To my surprise, neither Dr. Beckman nor the many respondents noted that the primary physician may not be the physician who directs a patient's care. For dialysis patients the dominance of the nephrologist seems obvious. There are many patients with diabetes, asthma, inflammatory bowel disease, et. al. who consider their doctor to be the one who takes care of the dominant illness. To a great extent, the hospitalist trend has divorced us from our role. It is not unusual for me to learn of my diabetic's presence in the hospital the patient telephoning from his hospital bed or from the family informing my secretary when she calls to remind of an upcoming appointment. I have gotten calls from patients at the pharmacy asking me why their new insulin costs $400 when their HbA1c has been reasonably therapeutic for twelve years for $30. Unfortunately, when I track down the hospital prescriber, which may take multiple calls, the reason has more to do with a convenient box to check on a protocol sheet than a well-considered medical reason for the revision.

We like to think that we take care of patients but sometimes we really process them through instead. It is difficult to capture a perspective of a patient in a few days in the hospital, where three hospitalists may write on the order sheet for two days each.

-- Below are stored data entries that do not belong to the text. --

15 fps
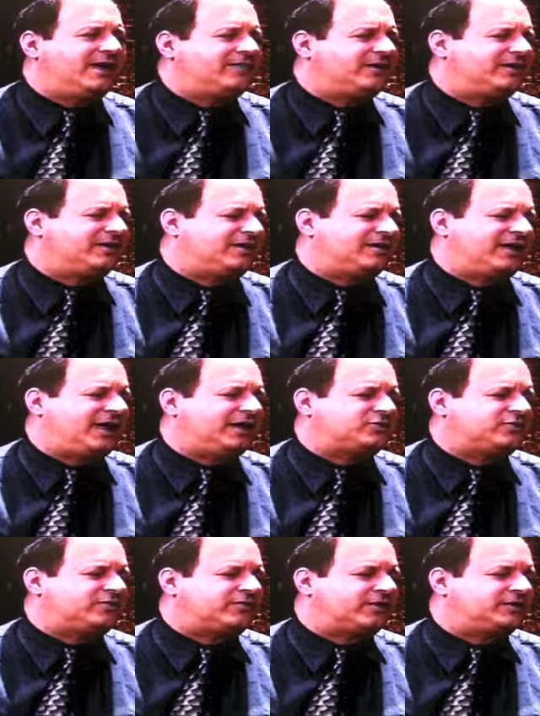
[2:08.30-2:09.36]
having an
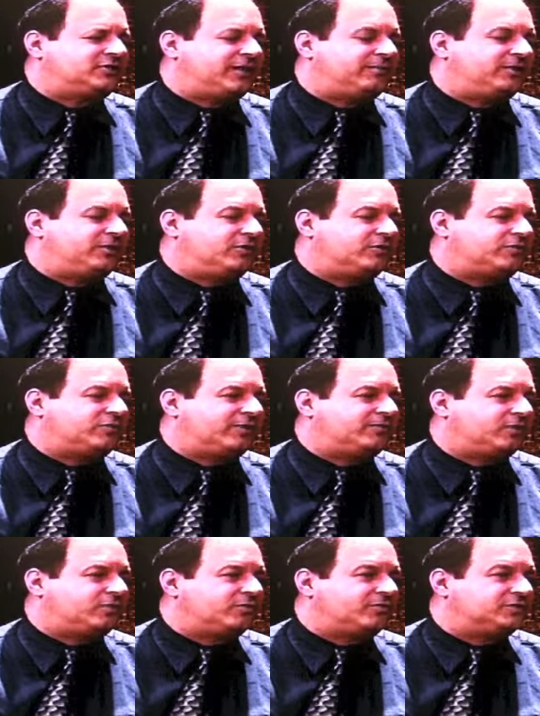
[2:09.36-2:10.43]
actress like Jami Gertz, who I've
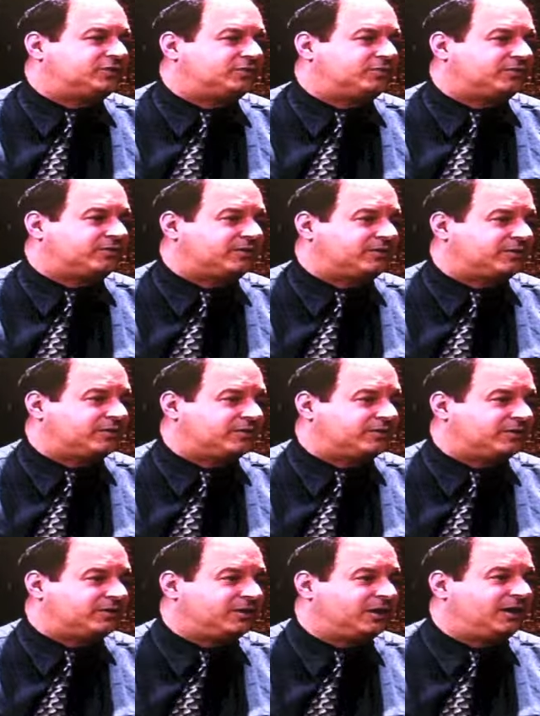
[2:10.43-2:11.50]
known since she was a little
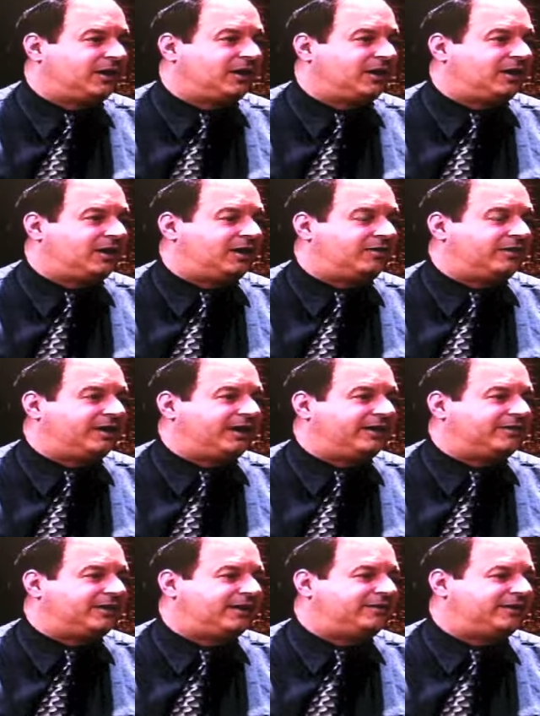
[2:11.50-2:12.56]
girl, uh,
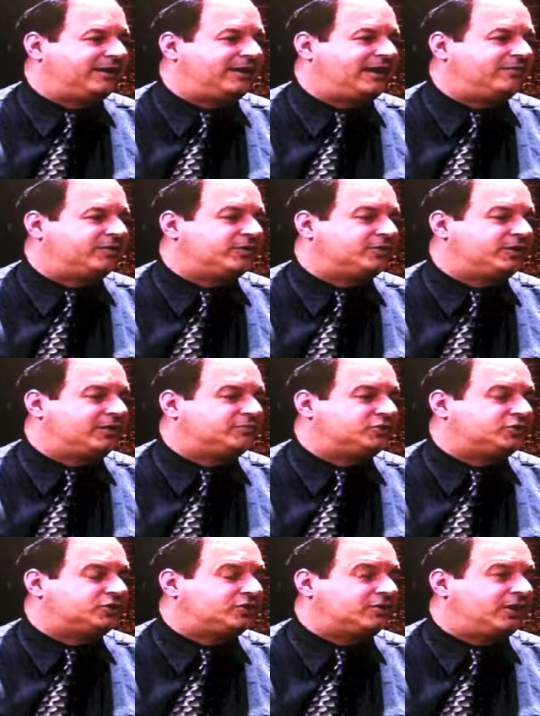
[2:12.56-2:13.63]
and and then having her come
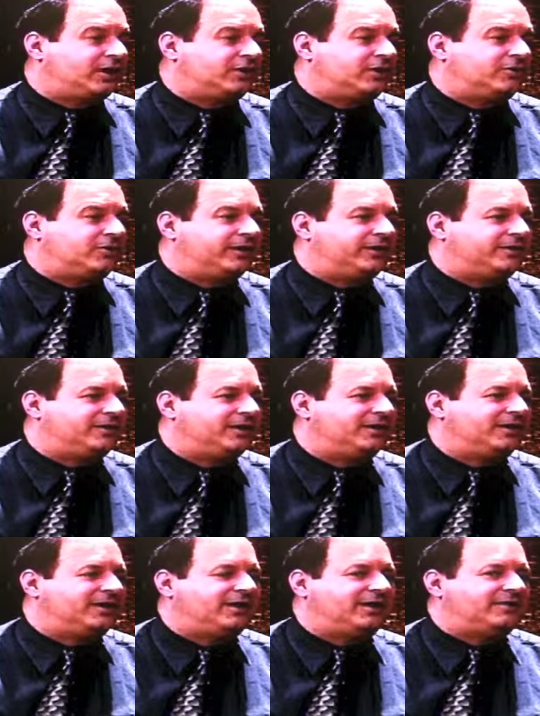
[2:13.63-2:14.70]
to Chicago and
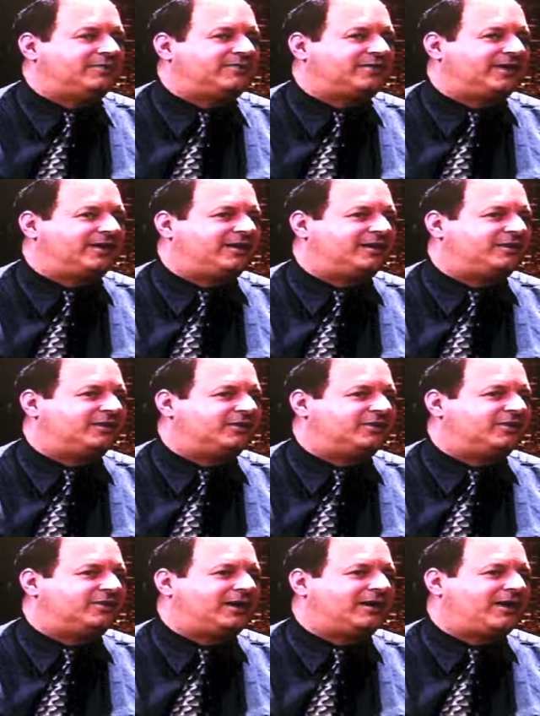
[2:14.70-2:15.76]
and say, you
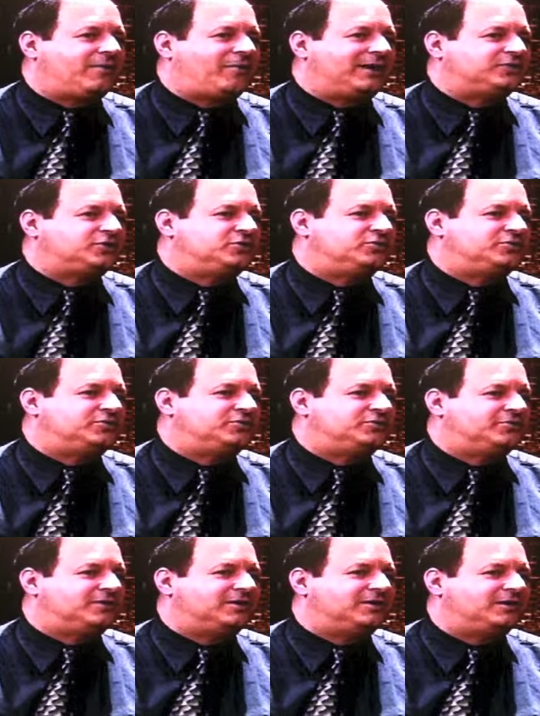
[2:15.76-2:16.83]
know, I, I want you
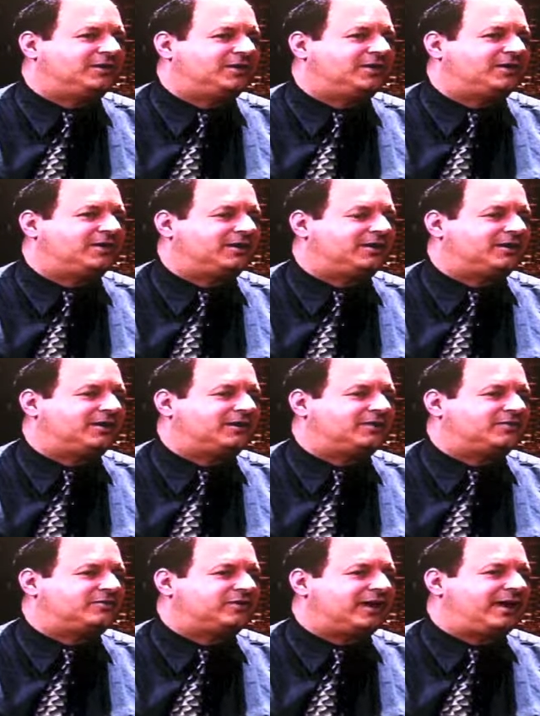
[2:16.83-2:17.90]
to uh, uh,
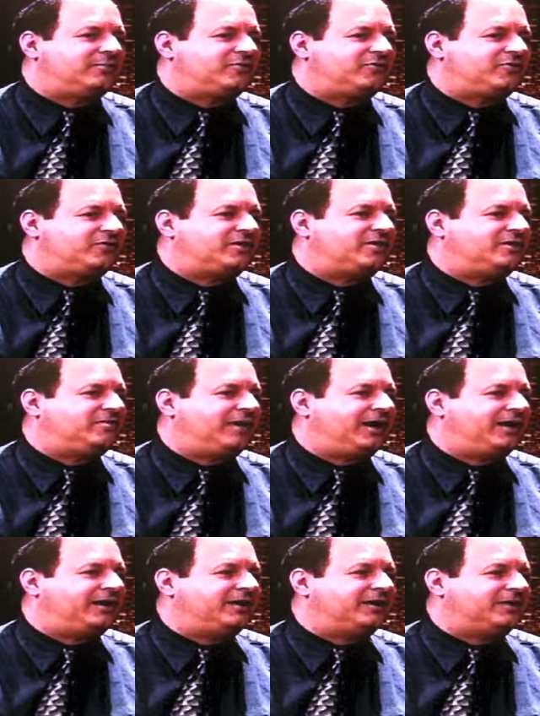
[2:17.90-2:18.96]
to MC
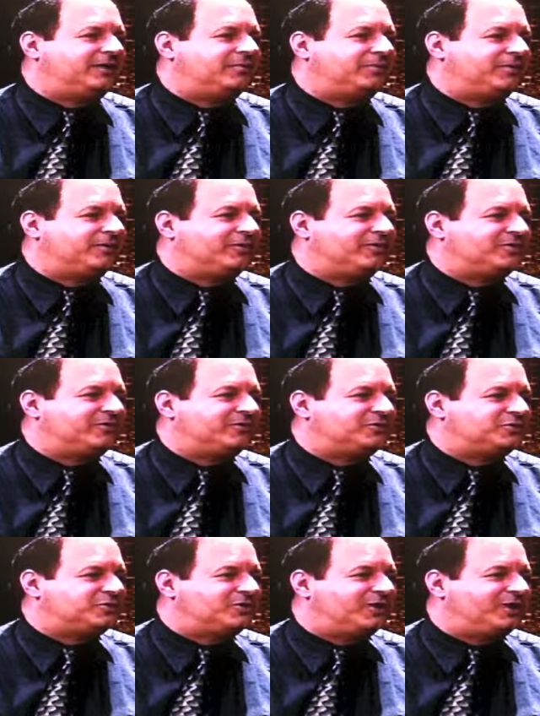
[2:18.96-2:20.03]
my appearance in
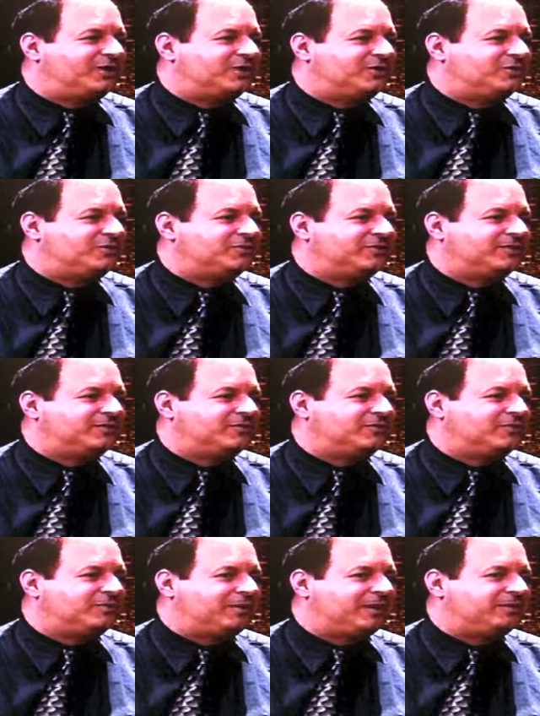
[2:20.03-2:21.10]
Chicago when
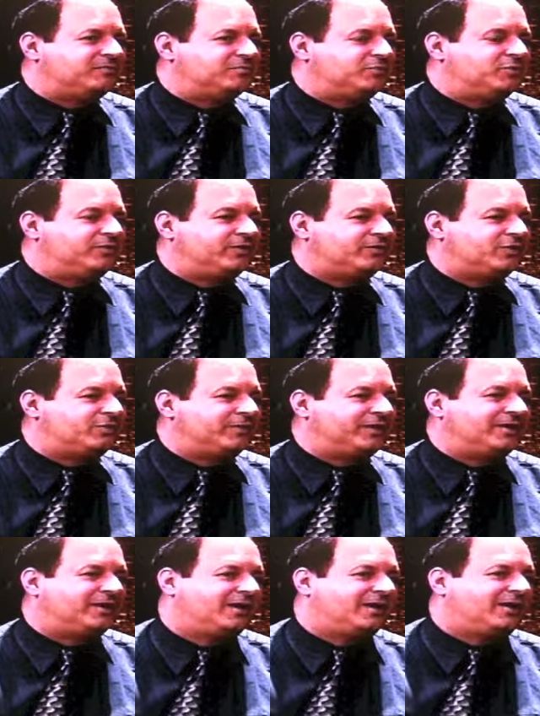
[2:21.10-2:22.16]
when my movie is
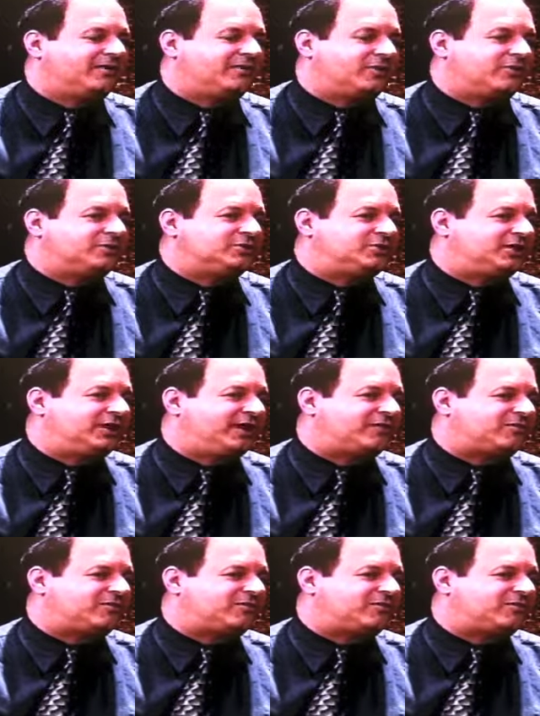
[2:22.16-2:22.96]
opening. Nice. So when she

Most chronic illnesses are indeed chronic. They evolve over time. Those of us who have guided that care are too often left aside, sacrificing years of thoughtful care to get through a few days.

Richard M. Plotzker, MD Endocrinology Wilmington DE

Conflict of Interest:

None declared

hospitalists and outpatient physicians must meet in the middle
Posted on April 15, 2010
David Carl Houghton
Banner Good Samaritan Medical Center
Conflict of Interest: None Declared

I read with interest Dr Beckman's essay on his disappointment with the state of hospital medicine. Having once practiced full spectrum primary care as he did, admitting my own clinic patients and caring for them after discharge, I can empathize with his dismay, and I agree with his portrayal of the subtle but important losses that occur when vulnerable patients are taken care of by physicians that are not familiar with them, and who do not have the longitudinal incentives to become familiar with them that their primary care physicians do. I eventually left the 'do it all' model of comprehensive primary care and became a hospitalist because the outpatient world increasingly viewed my determination to stay active in the hospital as a drag on clinic efficiency and productivity. I felt increasingly that I was being pressured to make a choice between the hospital and the clinic. In the end I decided that caring for the sickest patients was where my skills and interests led me. Since becoming a hospitalist, I have shared Dr Beckman's dismay, but from the other side of the mirror. I confess that I mostly stopped trying to contact primary care physicians long ago, because so often, after considerable effort to get through office phone systems and front desk staff, I would finally encounter a primary care physician whose demeanor suggested that my call was distracting him or her from the busy clinic flow, and who seemed all too eager to end the conversation as quickly as possible with an abrupt, "Well thanks for letting me know." My efforts to communicate discharge plans were often met with an attitude that seemed to humor me, but did not at all reassure me that my faxes were of any interest to the practioner they were being sent to. I agree with Dr Beckman that much improvement is needed in our current model of hospital medicine. That improvement will require outpatient practices to contribute just as much as hospitalist groups if patients are to be cared for as they deserve to be. The inpatient/outpatient interface is a two-way street, as they say. Primary care providers and hospitalists must meet in the middle.